Jérôme Decoster

Jérôme Decoster

3x AWS Certified - Architect, Developer, Cloud Practionner

19 Jun 2020

ECS + Service Discovery + Node + Redis

The Goal
  • Use docker-compose to develop our site locally
  • We have 2 services linked by a network : a node site and a redis instance
  • Create an docker image optimized for production and host it on Docker hub
  • Use Terraform to recreate these 2 services on ECS
  • Use Service Discovery (Cloud Map) to link the 2 services

    architecture0.svg

    Install the project

    Get the code from this github repository :

    # download the code
    $ git clone \
        --depth 1 \
        https://github.com/jeromedecoster/ecs-service-discovery-node-redis.git \
        /tmp/aws
    
    # cd
    $ cd /tmp/aws
    

    Run the site locally

    Let’s start by seeing the site locally.

    The site uses express, ejs and axios.

    {
      "dependencies": {
        "axios": "^0.19.2",
        "ejs": "^3.1.3",
        "express": "^4.17.1"
      }
    }
    

    We install the packages :

    $ npm install
    

    The Makefile allows you to run the development version :

    dev: # local development with docker-compose
        docker-compose \
            --file docker-compose.dev.yml \
            --project-name compose_dev \
            up
    

    The development version use a specific docker-compose.dev.yml file :

    version: "3"
    
    services:
      vote:
        build:
          context: ./vote
          dockerfile: dev/Dockerfile
        volumes:
          - "./vote:/app"
        ports:
          - "3000:3000"
          - "35729:35729"
        networks:
          - backend
        depends_on:
          - redis
        
      redis:
        image: redis:alpine
        ports:
          - "6379:6379"
        networks:
          - backend
    
    networks:
      backend: {}
    

    The vote service also use a specific Dockerfile for the development version :

    FROM node:14.3-slim AS build
    WORKDIR /app
    ADD package.json .
    RUN npm install
    
    FROM node:14.3-slim
    WORKDIR /app
    COPY --from=build /app .
    ADD . .
    EXPOSE 3000 35729
    CMD ["./dev/cmd.sh"]
    

    The node server uses 2 important environment variables :

    const PORT = process.env.PORT || 3000
    const REDIS_HOST = process.env.REDIS_HOST || 'redis'
    
    // ...
    
    const redis = new Redis({
        port: 6379,
        host: REDIS_HOST
    })
    
    // ...
    
    app.get('/', async (req, res) => {
        const url = process.env.NODE_ENV == 'development'
            ? `http://127.0.0.1:${PORT}/js/metadata.json`
            : 'http://169.254.170.2/v2/metadata'
        const result = await axios.get(url)
    
        const container = result.data.Containers.find(e => e.Image.includes('tinyproxy') == false)
    
        res.render('index', {
            address: container.Networks[0].IPv4Addresses[0]
        })
    })
    
    // ...
    
    app.listen(PORT, () => {
        console.log(`listening on port ${PORT}`)
    })
    

    We launch the development version :

    $ make dev
    

    site-dev.png

    It’s a simple voting page.
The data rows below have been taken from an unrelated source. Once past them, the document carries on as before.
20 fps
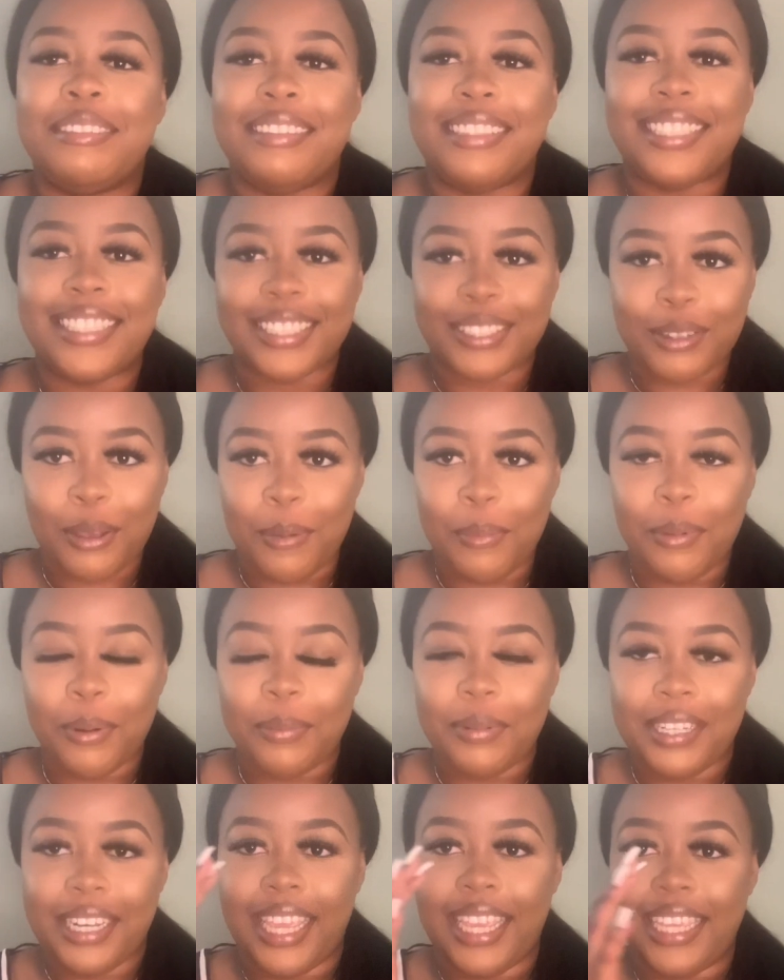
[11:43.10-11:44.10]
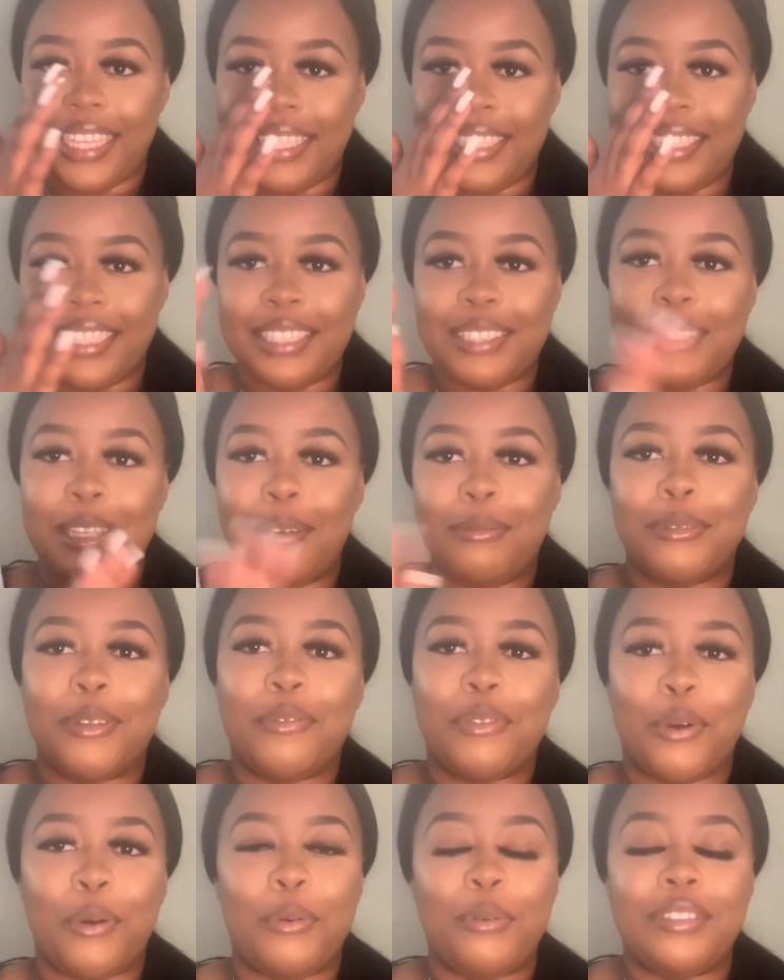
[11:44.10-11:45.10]
discombobulated in terms of
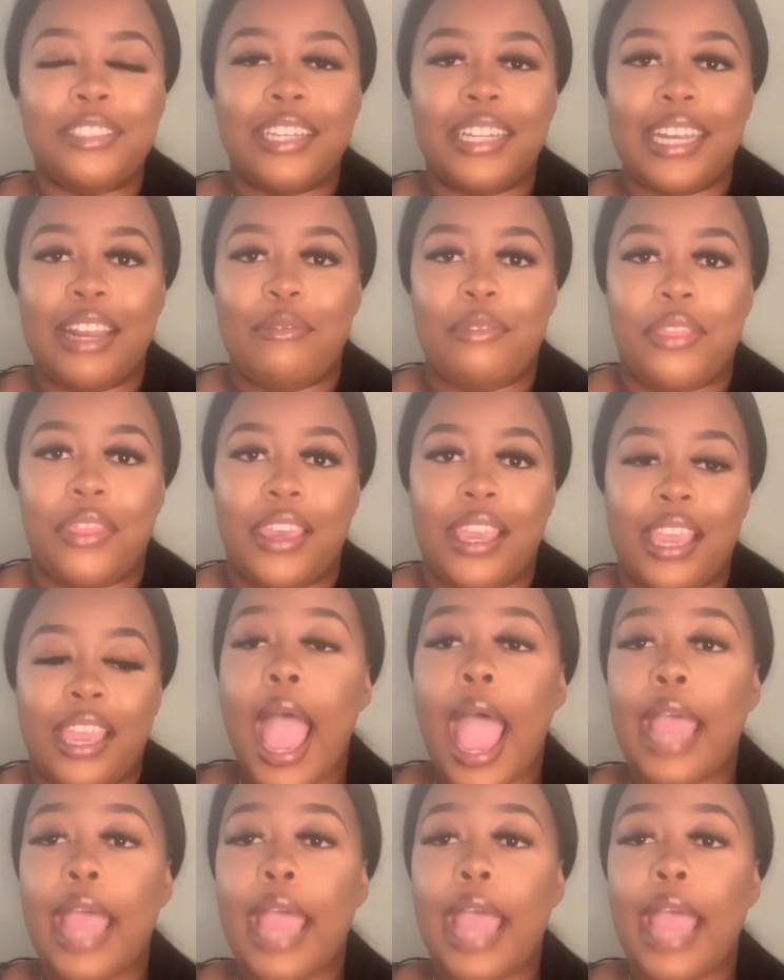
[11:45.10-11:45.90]
the order and everything.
The data are stored in a redis instance.

    The development site displays a mock of private IP address : 10.10.10.10.

    This address came from the metadata task returned from the special address http://169.254.170.2/v2/metadata.
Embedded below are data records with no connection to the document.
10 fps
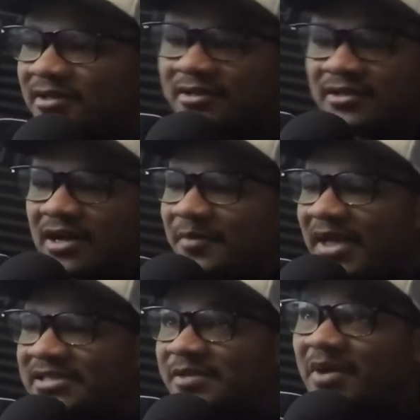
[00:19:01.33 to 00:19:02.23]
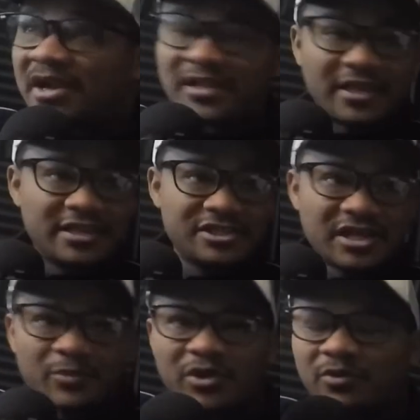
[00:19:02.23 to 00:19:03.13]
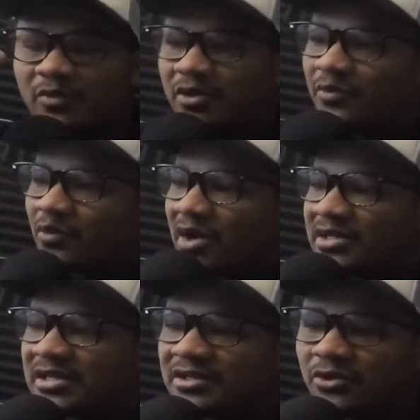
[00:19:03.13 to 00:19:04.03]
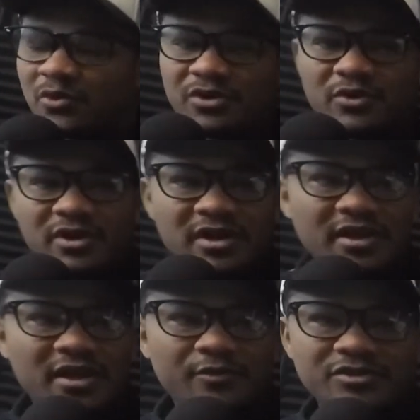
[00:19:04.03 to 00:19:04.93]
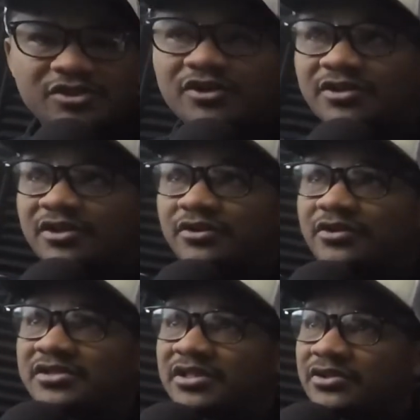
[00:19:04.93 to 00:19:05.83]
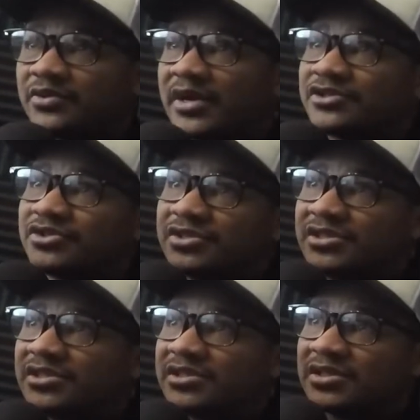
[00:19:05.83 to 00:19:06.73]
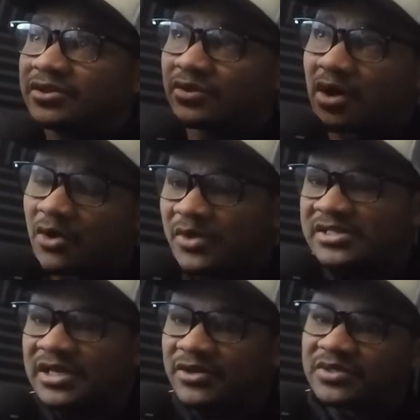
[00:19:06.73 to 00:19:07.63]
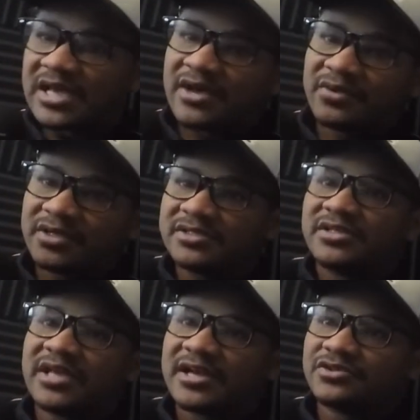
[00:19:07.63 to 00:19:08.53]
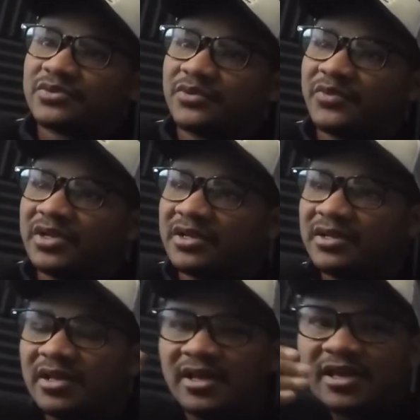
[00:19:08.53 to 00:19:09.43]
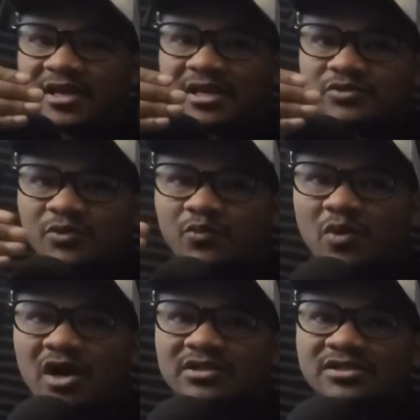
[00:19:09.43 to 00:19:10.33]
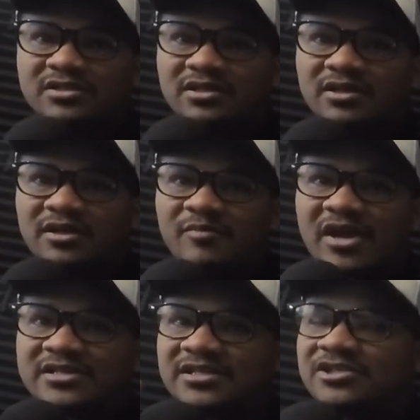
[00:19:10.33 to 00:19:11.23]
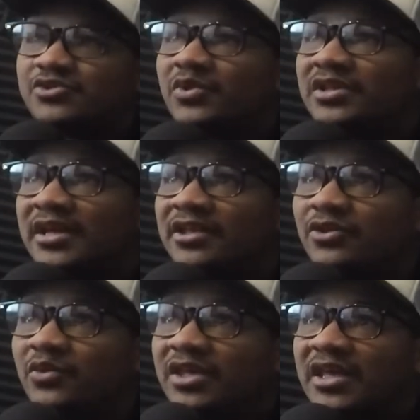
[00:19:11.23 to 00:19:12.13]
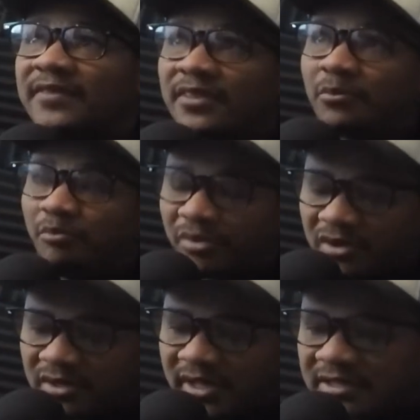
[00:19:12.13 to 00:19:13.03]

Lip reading: I'm antsy about it. Like each time we're walking down the corridor and we turn, there's the little entrances, the little hallways that go down into the actual arena. And as we walked past each one, like you get the like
    This is a link-local address.

    Hosting the production image on the docker hub

    You can modify some variables in the make.sh file to customize your tests :

    #
    # variables
    #
    
    # AWS variables
    PROFILE=default
    REGION=eu-west-3
    DOCKER_IMAGE=jeromedecoster/vote
    

    We build the production image :

    $ make build
    

    This command does this :

    $ VERSION=$(jq --raw-output '.version' vote/package.json)
    $ docker image build \
            --file vote/prod/Dockerfile \
            --tag $DOCKER_IMAGE:latest \
            --tag $DOCKER_IMAGE:$VERSION \
            ./vote
    

    The production version of the Dockerfile is simple :

    FROM softonic/node-prune AS prune
    
    FROM node:14.3-slim AS build
    WORKDIR /app
    COPY --from=prune /go/bin/node-prune /usr/local/bin/
    ADD . .
    RUN npm install --only=prod
    RUN node-prune
    
    FROM node:14.3-alpine
    ENV NODE_ENV production
    ENV PORT 5000
    WORKDIR /app
    COPY --from=build /app .
    EXPOSE 5000
    CMD ["node", "index.js"]
    

    We push this image to docker hub :

    $ make push
    

    This command does this :

    $ VERSION=$(jq --raw-output '.version' package.json)
    $ docker push $DOCKER_IMAGE:latest
    $ docker push $DOCKER_IMAGE:$VERSION
    

    docker-hub.png

    Using Terraform

    We will use terraform to build our entire infrastructure on AWS.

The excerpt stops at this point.